/Quartet

R package to calculate the similarity of two trees based on the number of shared four-taxon subtrees (or splits)

Primary LanguageC++

Project Status: Inactive. Build Status codecov CRAN Status Badge CRAN Downloads DOI

Quartet

'Quartet' is an R package that calculates the quartet distance between two trees (Estabrook et al. 1985), a measure of their similarity based on the number of shared four-taxon subtrees.

The quartet distance outperforms a number of widely used tree distances (e.g. the Robinson–Foulds, path, and rearrangement distances) against a number theoretical and practical measures (Steel & Penny 1993; Smith 2020), and is particularly valuable in the construction of tree spaces (Smith 2021).

'Quartet' uses the 'tqDist' algorithm (Brodal et al. 2004; Sand et al. 2014). Unlike many other implementations, it distinguishes between quartets that are contradicted by one tree, and quartets that are simply absent due to a lack of resolution (i.e. the presence of polytomies; see Smith 2019). 'Quartet' makes this distinction in both the quartet metric (function QuartetStatus()) and the partition metric (i.e. Robinson-Foulds distance; function SplitStatus()).

Using the package

Install and load the library from CRAN as follows:

install.packages('Quartet')
library('Quartet')

For the latest features, install the development version:

if(!require("curl")) install.packages("curl")
if(!require("remotes")) install.packages("remotes")
remotes::install_github("ms609/Quartet")

You will need Rtools installed in order to build the development version from source.

View the function reference and basic usage instructions.

Known limitations

Quartet supports trees with up to 477 leaves.
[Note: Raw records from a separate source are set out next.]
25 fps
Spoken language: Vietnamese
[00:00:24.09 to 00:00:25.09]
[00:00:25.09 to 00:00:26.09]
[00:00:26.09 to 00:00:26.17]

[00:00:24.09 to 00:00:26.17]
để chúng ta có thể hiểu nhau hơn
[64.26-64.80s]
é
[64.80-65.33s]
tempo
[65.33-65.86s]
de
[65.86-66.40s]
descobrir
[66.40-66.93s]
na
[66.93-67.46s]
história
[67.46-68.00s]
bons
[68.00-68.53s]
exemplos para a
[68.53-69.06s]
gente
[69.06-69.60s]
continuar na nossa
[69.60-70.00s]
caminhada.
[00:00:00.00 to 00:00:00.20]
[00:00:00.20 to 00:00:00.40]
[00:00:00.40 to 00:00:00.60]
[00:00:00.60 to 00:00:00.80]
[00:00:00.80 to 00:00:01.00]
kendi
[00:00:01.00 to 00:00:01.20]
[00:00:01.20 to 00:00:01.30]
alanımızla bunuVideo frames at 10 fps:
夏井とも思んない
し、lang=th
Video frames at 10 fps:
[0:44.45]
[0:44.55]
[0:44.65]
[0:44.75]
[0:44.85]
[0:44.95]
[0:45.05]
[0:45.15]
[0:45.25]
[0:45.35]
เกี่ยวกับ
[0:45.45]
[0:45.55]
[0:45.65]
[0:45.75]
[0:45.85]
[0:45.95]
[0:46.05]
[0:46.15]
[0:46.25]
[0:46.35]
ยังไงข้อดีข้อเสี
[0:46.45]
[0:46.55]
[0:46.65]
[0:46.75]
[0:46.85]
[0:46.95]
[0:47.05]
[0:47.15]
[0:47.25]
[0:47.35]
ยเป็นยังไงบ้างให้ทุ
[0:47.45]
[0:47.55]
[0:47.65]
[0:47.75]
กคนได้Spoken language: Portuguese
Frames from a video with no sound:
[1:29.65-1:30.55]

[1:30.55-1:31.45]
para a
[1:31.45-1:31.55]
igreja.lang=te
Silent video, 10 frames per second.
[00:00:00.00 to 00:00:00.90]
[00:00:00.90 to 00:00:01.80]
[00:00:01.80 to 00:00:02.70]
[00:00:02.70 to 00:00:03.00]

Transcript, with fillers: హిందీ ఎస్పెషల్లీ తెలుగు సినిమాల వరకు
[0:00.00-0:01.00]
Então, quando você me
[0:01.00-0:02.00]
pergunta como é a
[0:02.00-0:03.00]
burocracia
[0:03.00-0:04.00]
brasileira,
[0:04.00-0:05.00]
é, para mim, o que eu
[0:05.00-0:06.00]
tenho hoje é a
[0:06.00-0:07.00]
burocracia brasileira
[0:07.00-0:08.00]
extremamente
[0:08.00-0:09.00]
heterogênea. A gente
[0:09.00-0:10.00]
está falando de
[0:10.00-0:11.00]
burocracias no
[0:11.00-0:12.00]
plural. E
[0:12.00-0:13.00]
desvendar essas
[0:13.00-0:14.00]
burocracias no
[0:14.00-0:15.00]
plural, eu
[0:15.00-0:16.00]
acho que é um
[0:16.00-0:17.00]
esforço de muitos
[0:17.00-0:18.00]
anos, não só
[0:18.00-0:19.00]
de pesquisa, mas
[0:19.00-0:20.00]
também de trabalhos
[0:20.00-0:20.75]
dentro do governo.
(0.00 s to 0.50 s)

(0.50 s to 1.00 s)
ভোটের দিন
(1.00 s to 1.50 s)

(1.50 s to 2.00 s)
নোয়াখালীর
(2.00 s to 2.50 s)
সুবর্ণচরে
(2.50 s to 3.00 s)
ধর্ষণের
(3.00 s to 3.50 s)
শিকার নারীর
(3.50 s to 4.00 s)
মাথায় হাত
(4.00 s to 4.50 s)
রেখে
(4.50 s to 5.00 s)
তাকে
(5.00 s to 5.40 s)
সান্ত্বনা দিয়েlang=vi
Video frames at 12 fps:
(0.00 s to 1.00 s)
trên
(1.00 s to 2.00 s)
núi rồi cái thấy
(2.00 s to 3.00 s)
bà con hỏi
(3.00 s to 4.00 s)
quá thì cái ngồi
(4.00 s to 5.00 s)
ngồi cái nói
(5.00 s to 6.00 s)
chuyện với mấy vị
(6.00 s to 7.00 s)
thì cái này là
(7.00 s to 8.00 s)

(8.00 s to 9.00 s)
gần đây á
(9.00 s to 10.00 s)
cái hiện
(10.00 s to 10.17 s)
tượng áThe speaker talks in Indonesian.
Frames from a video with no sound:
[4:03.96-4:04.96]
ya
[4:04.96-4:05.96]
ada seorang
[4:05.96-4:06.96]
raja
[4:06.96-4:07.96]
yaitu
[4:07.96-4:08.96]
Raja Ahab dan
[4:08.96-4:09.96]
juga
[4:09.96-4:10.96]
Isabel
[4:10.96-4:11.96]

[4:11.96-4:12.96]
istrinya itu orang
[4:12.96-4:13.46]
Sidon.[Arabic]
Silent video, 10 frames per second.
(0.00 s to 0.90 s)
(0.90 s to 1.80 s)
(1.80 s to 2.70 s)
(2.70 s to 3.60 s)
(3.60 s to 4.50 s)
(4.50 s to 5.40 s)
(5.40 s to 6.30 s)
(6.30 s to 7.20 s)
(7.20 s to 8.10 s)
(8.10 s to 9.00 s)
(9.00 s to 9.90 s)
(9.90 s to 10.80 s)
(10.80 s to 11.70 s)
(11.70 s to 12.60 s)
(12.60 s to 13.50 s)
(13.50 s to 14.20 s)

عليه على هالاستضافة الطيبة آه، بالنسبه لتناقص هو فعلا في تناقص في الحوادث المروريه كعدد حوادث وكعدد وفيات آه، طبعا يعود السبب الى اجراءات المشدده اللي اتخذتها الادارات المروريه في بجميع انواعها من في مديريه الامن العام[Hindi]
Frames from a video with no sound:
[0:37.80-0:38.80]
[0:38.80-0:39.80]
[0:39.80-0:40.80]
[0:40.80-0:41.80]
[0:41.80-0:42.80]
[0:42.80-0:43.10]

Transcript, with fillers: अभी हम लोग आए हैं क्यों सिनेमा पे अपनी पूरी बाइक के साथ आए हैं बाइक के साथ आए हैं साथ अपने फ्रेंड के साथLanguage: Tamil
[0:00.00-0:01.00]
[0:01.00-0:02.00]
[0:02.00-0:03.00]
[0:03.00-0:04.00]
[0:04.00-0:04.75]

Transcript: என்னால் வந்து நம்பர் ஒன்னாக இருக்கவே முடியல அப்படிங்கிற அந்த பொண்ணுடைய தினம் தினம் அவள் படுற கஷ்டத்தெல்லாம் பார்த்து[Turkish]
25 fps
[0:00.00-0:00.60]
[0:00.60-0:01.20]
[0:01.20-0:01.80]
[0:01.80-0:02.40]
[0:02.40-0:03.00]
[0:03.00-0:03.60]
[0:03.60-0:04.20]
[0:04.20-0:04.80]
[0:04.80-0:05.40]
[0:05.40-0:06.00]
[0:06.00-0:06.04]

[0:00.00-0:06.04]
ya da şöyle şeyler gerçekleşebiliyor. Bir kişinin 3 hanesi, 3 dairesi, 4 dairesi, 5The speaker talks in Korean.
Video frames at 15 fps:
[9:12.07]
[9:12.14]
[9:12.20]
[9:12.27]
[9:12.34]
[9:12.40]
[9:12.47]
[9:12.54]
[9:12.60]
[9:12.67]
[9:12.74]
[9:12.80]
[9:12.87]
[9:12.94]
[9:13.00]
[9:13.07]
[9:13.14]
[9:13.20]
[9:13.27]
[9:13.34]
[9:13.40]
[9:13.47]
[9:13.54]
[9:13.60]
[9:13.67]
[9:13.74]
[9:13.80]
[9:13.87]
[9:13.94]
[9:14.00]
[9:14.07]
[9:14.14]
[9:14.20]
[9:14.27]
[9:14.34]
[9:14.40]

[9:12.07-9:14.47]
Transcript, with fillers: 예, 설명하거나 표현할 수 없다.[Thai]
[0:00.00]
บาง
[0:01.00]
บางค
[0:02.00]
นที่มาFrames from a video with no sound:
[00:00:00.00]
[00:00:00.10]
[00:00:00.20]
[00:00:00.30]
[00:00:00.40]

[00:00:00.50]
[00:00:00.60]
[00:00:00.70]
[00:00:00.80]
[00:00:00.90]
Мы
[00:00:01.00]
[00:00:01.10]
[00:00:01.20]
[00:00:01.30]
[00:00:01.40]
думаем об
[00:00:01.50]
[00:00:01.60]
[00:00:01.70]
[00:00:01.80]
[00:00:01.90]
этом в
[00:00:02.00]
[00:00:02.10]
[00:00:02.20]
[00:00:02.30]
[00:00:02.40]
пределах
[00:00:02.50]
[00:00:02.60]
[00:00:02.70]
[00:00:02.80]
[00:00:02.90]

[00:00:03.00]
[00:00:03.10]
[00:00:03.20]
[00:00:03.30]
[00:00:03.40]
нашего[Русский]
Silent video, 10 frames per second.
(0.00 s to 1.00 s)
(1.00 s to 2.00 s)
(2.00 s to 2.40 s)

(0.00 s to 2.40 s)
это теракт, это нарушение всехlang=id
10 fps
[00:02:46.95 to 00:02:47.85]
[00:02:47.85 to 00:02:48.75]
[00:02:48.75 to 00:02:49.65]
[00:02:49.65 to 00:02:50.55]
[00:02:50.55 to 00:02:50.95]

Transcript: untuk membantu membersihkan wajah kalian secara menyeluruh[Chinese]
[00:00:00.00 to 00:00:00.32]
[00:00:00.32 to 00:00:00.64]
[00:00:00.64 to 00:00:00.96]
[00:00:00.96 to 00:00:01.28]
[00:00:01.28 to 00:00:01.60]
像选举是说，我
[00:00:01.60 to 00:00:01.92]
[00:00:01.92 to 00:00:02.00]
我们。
Larger trees contain more quartets than can be represented by R's signed 32-bit integers. The underlying 'tqDist' library may handle trees with up to 568 leaves, and 64-bit integer representations could increase this number further.
Making either of these improvements within the R package would require substantial additional work, but could be implemented -- do file an issue if this would be useful to you.

References

  • Brodal G.S., Fagerberg R., Pedersen C.N.S. 2004. Computing the quartet distance between evolutionary trees in time O(n log n). Algorithmica 38:377–395.

  • Estabrook G.F., McMorris F.R., Meacham C.A. 1985. Comparison of undirected phylogenetic trees based on subtrees of four evolutionary units. Syst. Zool. 34:193–200.

  • Sand A., Holt M.K., Johansen J., Brodal G.S., Mailund T., Pedersen C.N.S. 2014. tqDist: a library for computing the quartet and triplet distances between binary or general trees. Bioinformatics 30:2079–2080. https://doi.org/10.1093/bioinformatics/btu157

  • Smith, M.R. 2019. Bayesian and parsimony approaches reconstruct informative trees from simulated morphological datasets. Biol. Lett. 15:20180632. https://doi.org/10.1098/rsbl.2018.0632

  • Smith, M.R. 2020. Information theoretic generalized Robinson–Foulds metrics for comparing phylogenetic trees. Bioinformatics, 36:5007–5013. https://dx.doi.org/10.1093/bioinformatics/btaa614

  • Smith, M.R. 2022. Robust analysis of phylogenetic tree space. Systematic Biology, syab100. https://dx.doi.org/10.1093/sysbio/syab100

  • Steel, M. and Penny, D. 1993. Distributions of tree comparison metrics: some new results. Syst. Biol. 42: 126-141. https://doi.org/10.1093/sysbio/42.2.126

Please note that the 'Quartet' project is released with a Contributor Code of Conduct. By contributing to this project, you agree to abide by its terms.